<<<<
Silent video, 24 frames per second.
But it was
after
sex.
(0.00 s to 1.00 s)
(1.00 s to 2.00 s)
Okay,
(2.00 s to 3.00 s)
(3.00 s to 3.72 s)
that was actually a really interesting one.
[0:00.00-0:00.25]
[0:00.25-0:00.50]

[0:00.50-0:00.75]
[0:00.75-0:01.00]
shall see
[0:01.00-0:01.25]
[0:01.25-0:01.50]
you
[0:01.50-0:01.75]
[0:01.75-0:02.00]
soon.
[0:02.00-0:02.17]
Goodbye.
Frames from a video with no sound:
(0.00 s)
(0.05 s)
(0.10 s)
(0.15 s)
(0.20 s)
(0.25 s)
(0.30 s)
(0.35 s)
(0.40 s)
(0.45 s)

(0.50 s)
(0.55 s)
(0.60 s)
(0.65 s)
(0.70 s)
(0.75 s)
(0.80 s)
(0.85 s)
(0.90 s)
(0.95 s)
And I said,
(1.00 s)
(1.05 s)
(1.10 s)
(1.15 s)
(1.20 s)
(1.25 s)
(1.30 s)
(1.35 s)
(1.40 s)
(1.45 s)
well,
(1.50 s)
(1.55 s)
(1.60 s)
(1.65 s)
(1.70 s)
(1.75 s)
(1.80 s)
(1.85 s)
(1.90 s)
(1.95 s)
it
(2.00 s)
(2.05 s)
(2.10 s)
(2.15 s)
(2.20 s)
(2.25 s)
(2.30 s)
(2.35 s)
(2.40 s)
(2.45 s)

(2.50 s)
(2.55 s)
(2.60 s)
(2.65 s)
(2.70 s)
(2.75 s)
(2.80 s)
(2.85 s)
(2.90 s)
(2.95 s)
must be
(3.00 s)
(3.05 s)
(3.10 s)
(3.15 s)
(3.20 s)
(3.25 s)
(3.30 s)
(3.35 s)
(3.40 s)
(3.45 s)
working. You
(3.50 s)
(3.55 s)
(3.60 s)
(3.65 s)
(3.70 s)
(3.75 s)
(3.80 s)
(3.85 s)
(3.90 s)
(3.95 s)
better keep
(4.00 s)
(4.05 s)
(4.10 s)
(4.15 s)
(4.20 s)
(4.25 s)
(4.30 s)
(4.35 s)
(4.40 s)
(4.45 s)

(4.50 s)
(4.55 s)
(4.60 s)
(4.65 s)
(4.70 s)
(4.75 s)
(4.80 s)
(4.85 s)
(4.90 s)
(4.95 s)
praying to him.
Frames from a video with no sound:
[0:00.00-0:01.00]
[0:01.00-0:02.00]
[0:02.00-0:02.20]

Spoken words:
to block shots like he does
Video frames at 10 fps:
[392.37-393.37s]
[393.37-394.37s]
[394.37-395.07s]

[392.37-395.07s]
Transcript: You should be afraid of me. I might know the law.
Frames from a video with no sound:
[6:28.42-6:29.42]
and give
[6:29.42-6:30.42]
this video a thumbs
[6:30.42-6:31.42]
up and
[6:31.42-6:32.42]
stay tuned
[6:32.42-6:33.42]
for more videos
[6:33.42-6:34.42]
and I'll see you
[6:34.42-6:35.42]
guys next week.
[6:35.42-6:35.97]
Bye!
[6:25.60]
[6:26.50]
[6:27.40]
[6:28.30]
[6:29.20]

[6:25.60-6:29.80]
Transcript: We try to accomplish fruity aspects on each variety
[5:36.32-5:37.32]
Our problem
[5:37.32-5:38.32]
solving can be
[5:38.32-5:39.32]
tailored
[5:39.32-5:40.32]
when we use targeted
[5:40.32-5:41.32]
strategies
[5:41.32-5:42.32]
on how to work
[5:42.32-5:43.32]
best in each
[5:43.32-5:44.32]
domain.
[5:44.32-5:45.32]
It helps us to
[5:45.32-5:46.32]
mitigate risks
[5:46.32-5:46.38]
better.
>>>>
■ **WORK REQUIRED**:
Take the lines above from the one holding "[394.37-395.07s]" to the last and output them exactly.

■ **ANSWER SPACE**:
[394.37-395.07s]

[392.37-395.07s]
Transcript: You should be afraid of me. I might know the law.
Frames from a video with no sound:
[6:28.42-6:29.42]
and give
[6:29.42-6:30.42]
this video a thumbs
[6:30.42-6:31.42]
up and
[6:31.42-6:32.42]
stay tuned
[6:32.42-6:33.42]
for more videos
[6:33.42-6:34.42]
and I'll see you
[6:34.42-6:35.42]
guys next week.
[6:35.42-6:35.97]
Bye!
[6:25.60]
[6:26.50]
[6:27.40]
[6:28.30]
[6:29.20]

[6:25.60-6:29.80]
Transcript: We try to accomplish fruity aspects on each variety
[5:36.32-5:37.32]
Our problem
[5:37.32-5:38.32]
solving can be
[5:38.32-5:39.32]
tailored
[5:39.32-5:40.32]
when we use targeted
[5:40.32-5:41.32]
strategies
[5:41.32-5:42.32]
on how to work
[5:42.32-5:43.32]
best in each
[5:43.32-5:44.32]
domain.
[5:44.32-5:45.32]
It helps us to
[5:45.32-5:46.32]
mitigate risks
[5:46.32-5:46.38]
better.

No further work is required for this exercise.